Lors de sa venue, le mouvement a annoncé le lancement d'un "comité de vigilance" face aux idées "profondément toxiques" du FN. Objectif : scruter les premières décisions du nouveau maire. Ibrahim Sorel Keita se dit prêt à agir en cas de discriminations, par exemple dans l'attribution des subventions aux associations, ou dans l'accès aux cantines scolaires.

Pas de grande tournée en bus

En attendant, SOS Racisme se prépare à mobiliser dans d'autres villes où le FN peut emporter la mairie au second tour : Forbach (Moselle) et Fréjus (Var) mercredi, puis Béziers (Hérault). L'organisation a été laborieuse, le déplacement décalé par endroits, pour ménager les susceptibilités des collectifs locaux qui avaient déjà prévu leurs propres actions. Finalement, pas de grande tournée en bus comme il avait été un temps envisagé : trop cher. "Nous sommes une association avec les limites que cela implique, déplore Ibrahim Sorel Keita.

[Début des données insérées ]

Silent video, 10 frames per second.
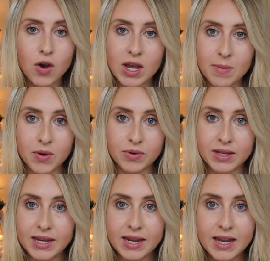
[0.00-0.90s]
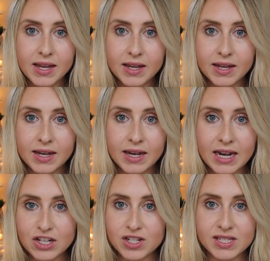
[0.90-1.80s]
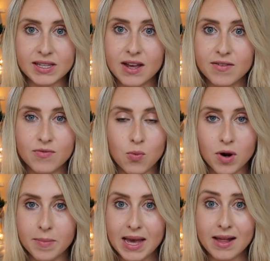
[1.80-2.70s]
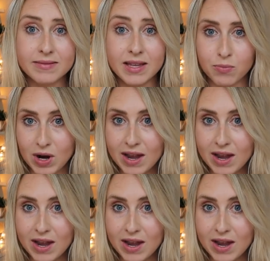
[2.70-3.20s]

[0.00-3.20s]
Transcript: Okay but really I just love warm baths and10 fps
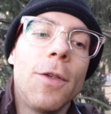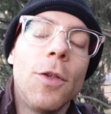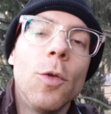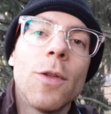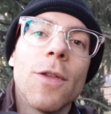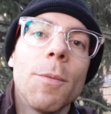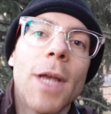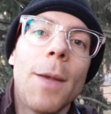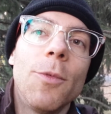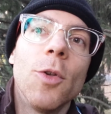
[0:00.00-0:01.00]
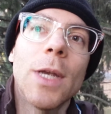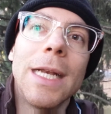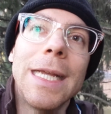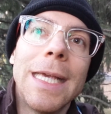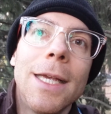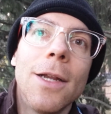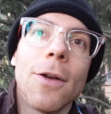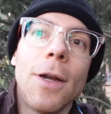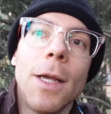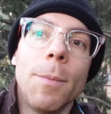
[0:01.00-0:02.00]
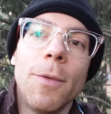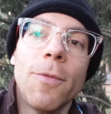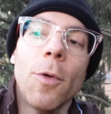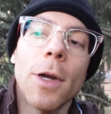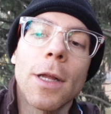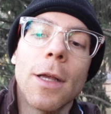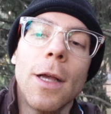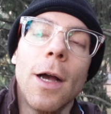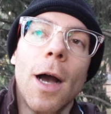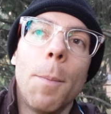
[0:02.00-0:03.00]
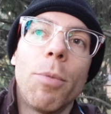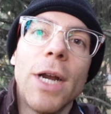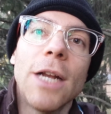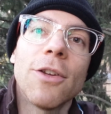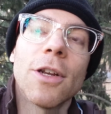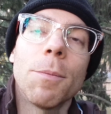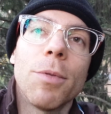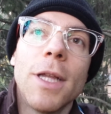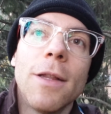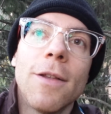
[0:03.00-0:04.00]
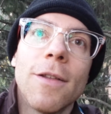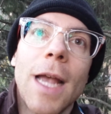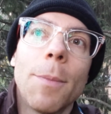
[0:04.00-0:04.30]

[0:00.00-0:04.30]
Sometimes you can hear before a branch completely snaps.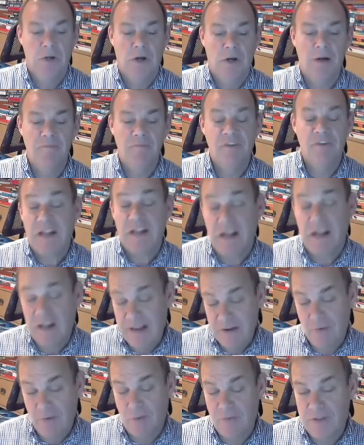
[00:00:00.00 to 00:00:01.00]
very
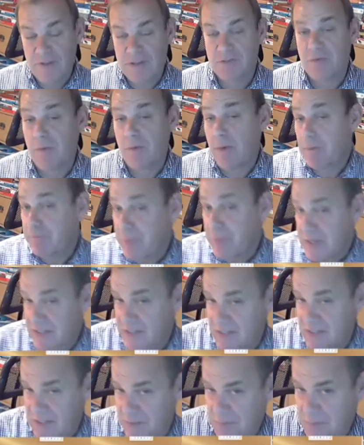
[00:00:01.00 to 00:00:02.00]
clear on this from a
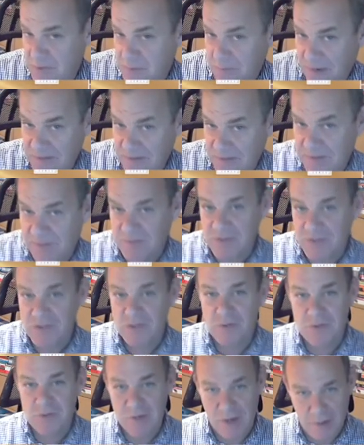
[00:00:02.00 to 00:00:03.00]
business perspective, as
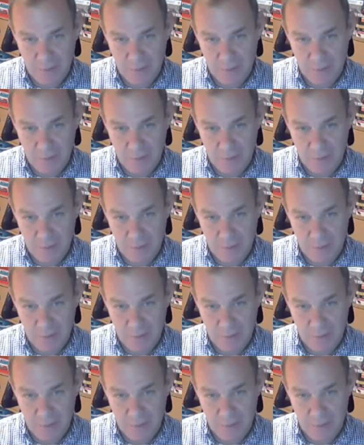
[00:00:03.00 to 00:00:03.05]
you know,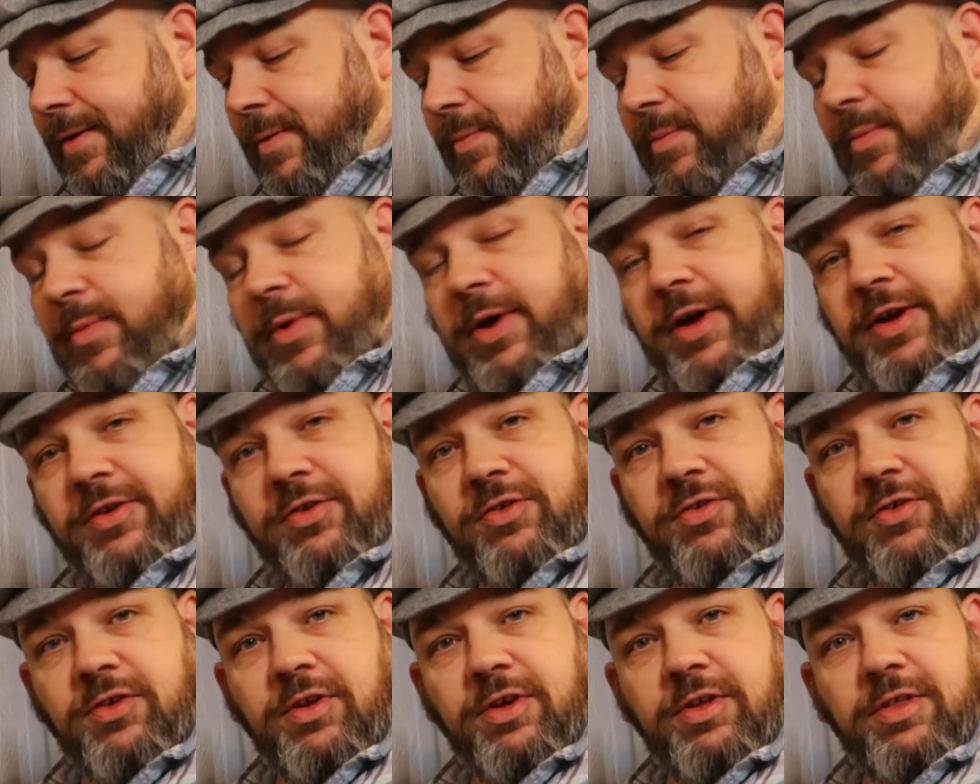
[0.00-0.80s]

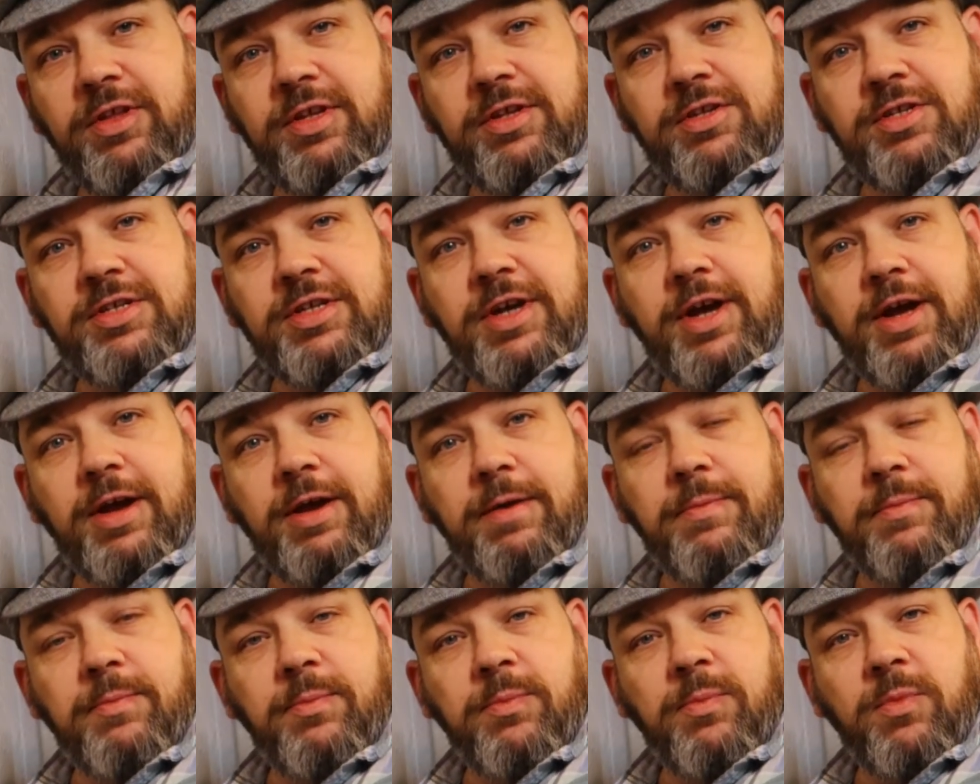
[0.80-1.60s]
but this
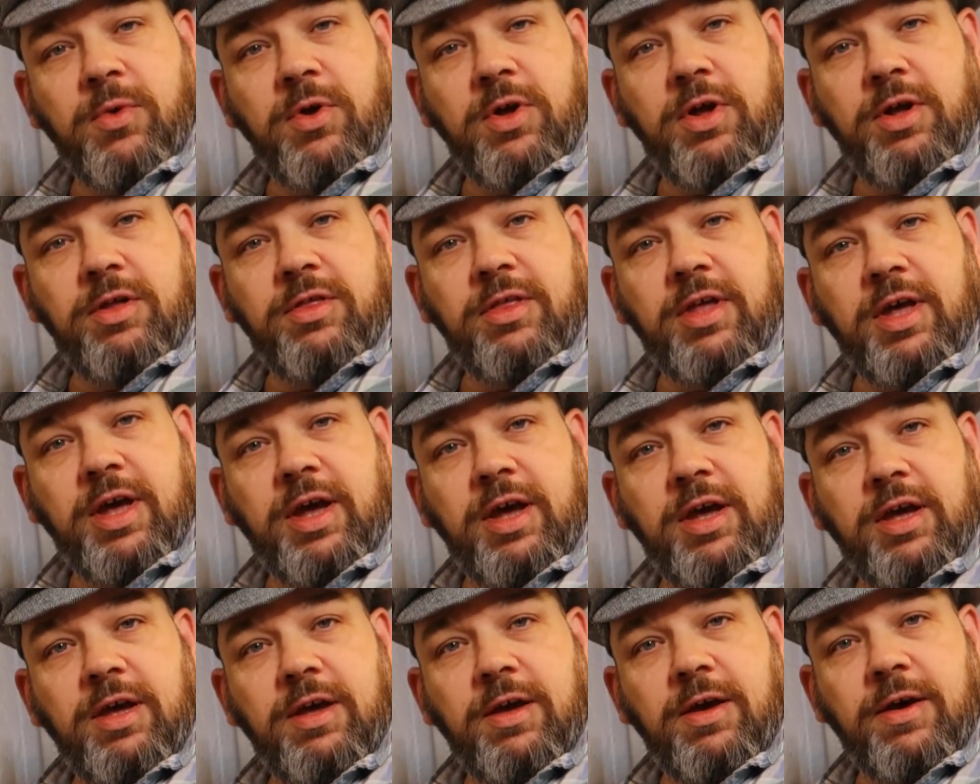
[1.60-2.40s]
time
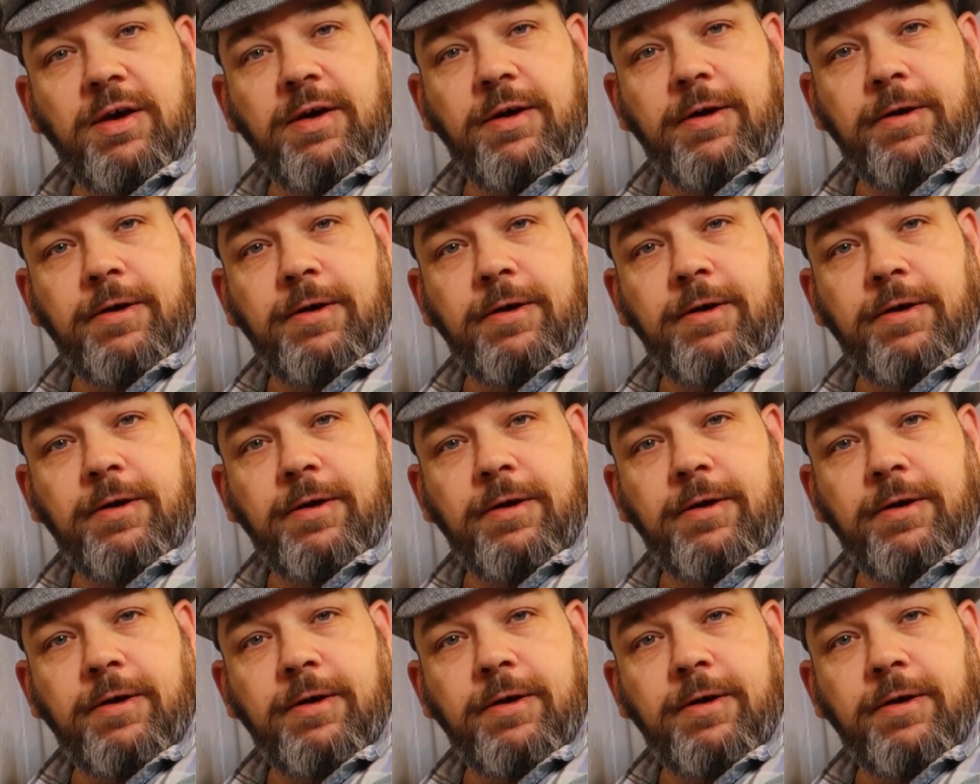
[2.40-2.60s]
they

Nos subventions ont beaucoup diminué." Le vice-président de SOS Racisme est persuadé qu'une fois sur place, l'association "arrivera à convaincre quelques indécis de ne pas voter FN, mais surtout quelques abstentionnistes de se bouger".

"De toute évidence, aucune de ces actions ne fera basculer le vote", balaye Jean-Yves Camus. Interrogé sur l'impuissance du mouvement face à la poussée frontiste, Ibrahim Sorel Keita désigne un responsable : François Hollande, et ses promesses avortées sur le droit de vote des étrangers ou le récépissé lors des contrôles d'identité"Dans les quartiers populaires, il y a une désillusion à la mesure de l'incurie politique que nous avons aujourd'hui." En attendant un "choc d'égalité", l'association continuera à marteler le même message : "Le Front national est une impasse."